Wäre um Hilfe Dankbar


----------



## ikosaeder (2. Dezember 2014)

Kannst du ein bisschen mehr Info geben:
Was genau ist das Problem? 
Versuchst du ein Programm auszuführen, in dem du einfach einen Pfad auf dem Webserver aufrufst? 
Oder ist Programm eine Webresource wie ein PHP-Skript oder ein CGI Skript?
Bekommst du eine Fehlermeldung, zeigen die Logfiles von Apache oder Glassfish etwas? 
Blockiert eine Firewall die Umleitung? 
Was genau hast du selbst versucht, und wie sehen die funktionierenden Beispiele aus?
test. ist keine typische URL kannst du einen konkreten Link angeben?


----------



## dg87 (2. Dezember 2014)

Leider nicht da ich in einer Umgebung drinnen bin wo man außerhalb keinen Zugriff hat.
Es ist so, ich habe ein Programm installiert (hat nichts mit PHP jetzt zu tun) und dieses möchte ich über einen Redirect aufrufen können.

Meine Frage konkret ist eigentlich nur welche Dateien bei Apache in Frage kommen. Ich hab ja einen Server wo genau das gleiche funktioniert, ich müsste also nur abgucken im ersten Moment. Nur weiß ich nicht welche Datei außer der http.conf ich anfassen soll?

Beispiele kann ich leider nicht nennen, ist zu spezifisch 
Fehler gibt es nicht direkt, es funktioniert einfach nicht. Ich habe bisher nur den ProxyPassMatch wie bei dem funktionierenden Server angepasst. Ich muss eigl nur wissen welche Dateien noch in Frage kommen.


----------



## ikosaeder (2. Dezember 2014)

Was ist das für ein Programm, bitte sei spezifischer.
Was willst du in den Dateien ändern, wenn du nicht weißt was du ändern musst?


> On Ubuntu and Debian, Apache keeps its main configuration files within the "/etc/apache2" folder


https://www.digitalocean.com/commun...-apache-web-server-on-an-ubuntu-or-debian-vps

Also nochmal, was funktioniert nicht?
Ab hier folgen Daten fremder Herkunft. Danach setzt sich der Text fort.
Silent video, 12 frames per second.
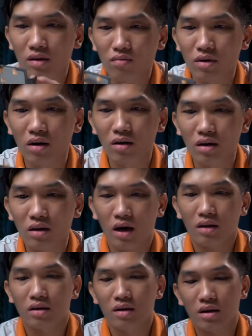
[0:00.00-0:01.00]
thông thường thì
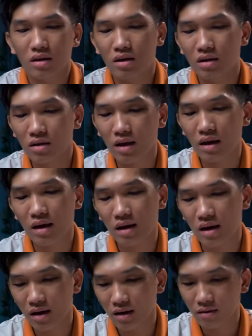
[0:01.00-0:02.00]
ở những cái chiếc tai nghe
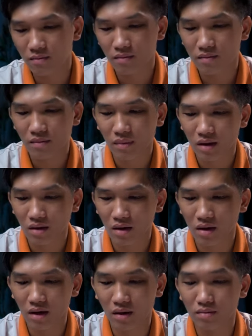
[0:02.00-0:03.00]
khác á,
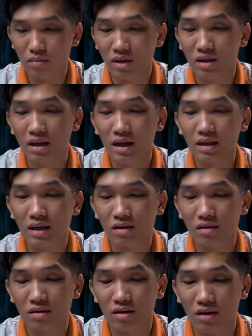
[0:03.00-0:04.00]
thì à, mình chỉ thấy là
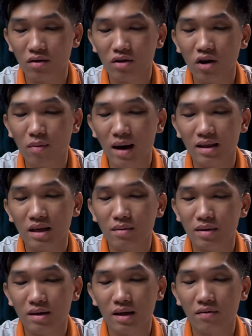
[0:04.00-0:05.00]
chỉ có cho ba tiếp
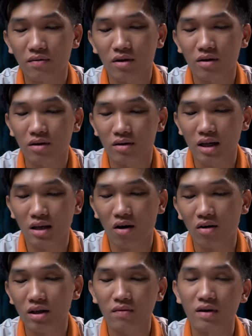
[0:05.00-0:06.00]
là size vừa size
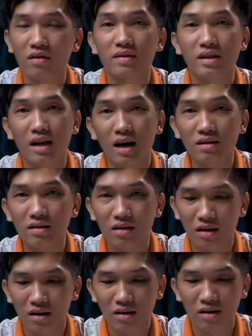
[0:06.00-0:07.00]
nhỏ size vừa và size lớn
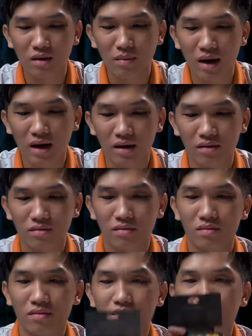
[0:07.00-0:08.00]
nhưng mà
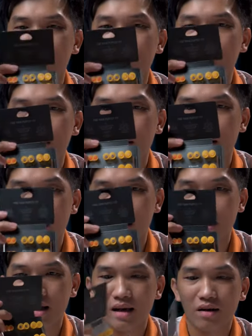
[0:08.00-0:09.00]

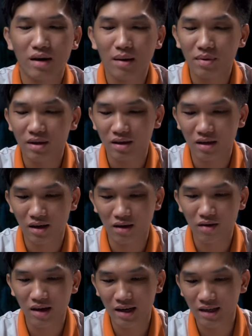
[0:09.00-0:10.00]
hàng cao cấp thì
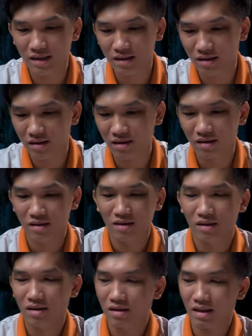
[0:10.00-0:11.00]
có khác
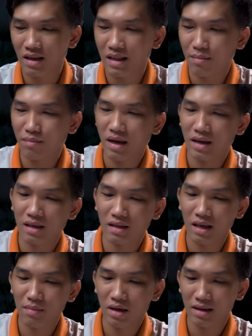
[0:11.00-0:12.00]
tới năm cái cái
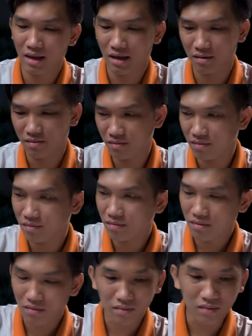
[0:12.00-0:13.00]
tiếp như thế này
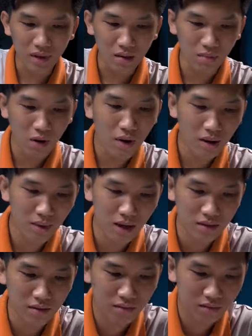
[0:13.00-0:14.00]
bao hoàng bên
Du hast einen Applicationserver und einen Webserver. Die funktionieren jeder für sich, wenn ich dich richtig verstanden habe. Jetzt willst du eine URL aufrufen, die vom Webserver verarbeitet wird dich aber auf den Applicationserver umleitet, richtig? Die reine Umleitung kannst du über eine Proxy machen.
Hast du dazu mod_proxy geladen? Kannst du deine httpd.conf posten (IP Adressen rausnehmen)
http://httpd.apache.org/docs/2.2/mod/mod_proxy.html#proxypassmatch

Unter welchen Usernamen laufen die Server, bzw. hat der User die Rechte, das Programm auszuführen?
Wie sind die Ports definiert?

Gerade bei solchen Problemen sind die Logfiles extrem wichtig. Oft sind falsche Zugriffsrechte die Ursache für so was und nicht die Konfiguration. Und wenn es die Konfiguration ist, tauchen diese Probleme da trotzdem auf.
http://httpd.apache.org/docs/current/logs.html#accesslog


----------



## dg87 (2. Dezember 2014)

Zunächst einmal ganz vielen Dank für deine ausführlichen Antworten.

Also ich versuche einen D2 Client zu installieren (EMC Documentum). Der User ist superuser an dem sollte es nicht scheitern.
Ich werde mal die Log prüfen und danke dir vorab ganz herzlich. Sollte ich den Fehler finden poste ich es hier.
Auch muss ich checken ob er den ProxyMatch überhaupt lädt (das Modul) auf die Idee bin ich noch nicht gekommen.

Und ja:
Es läuft ein Application Server und ein Websever. wenn ich beim Webservier den D2 Client aufrufen möchte, muss er natürlich die URL redirecten. Ich hab das einmal gesehen, dass eine Datei mit regulären Ausdrücken editiert wurde. Die http.conf hab ich agnepasst wie in dem Beispiel (hab ich auch zugriff) wo es funktioniert. Die Frage war ja eben, ob es noch ANDERE Dateien gibt die ich prüfen muss.
ports und alles laufen das wurde nicht von mir gemacht... ICH HABE JA EIN EINEN SERVER WO ES LÄUFT. Von dem versuch ich ja zu spicken, nur reicht anscheinend der proxymatch in der http.conf nicht alleine aus.... Es muss also noch iwo eine Datei geben die ich ändern muss


----------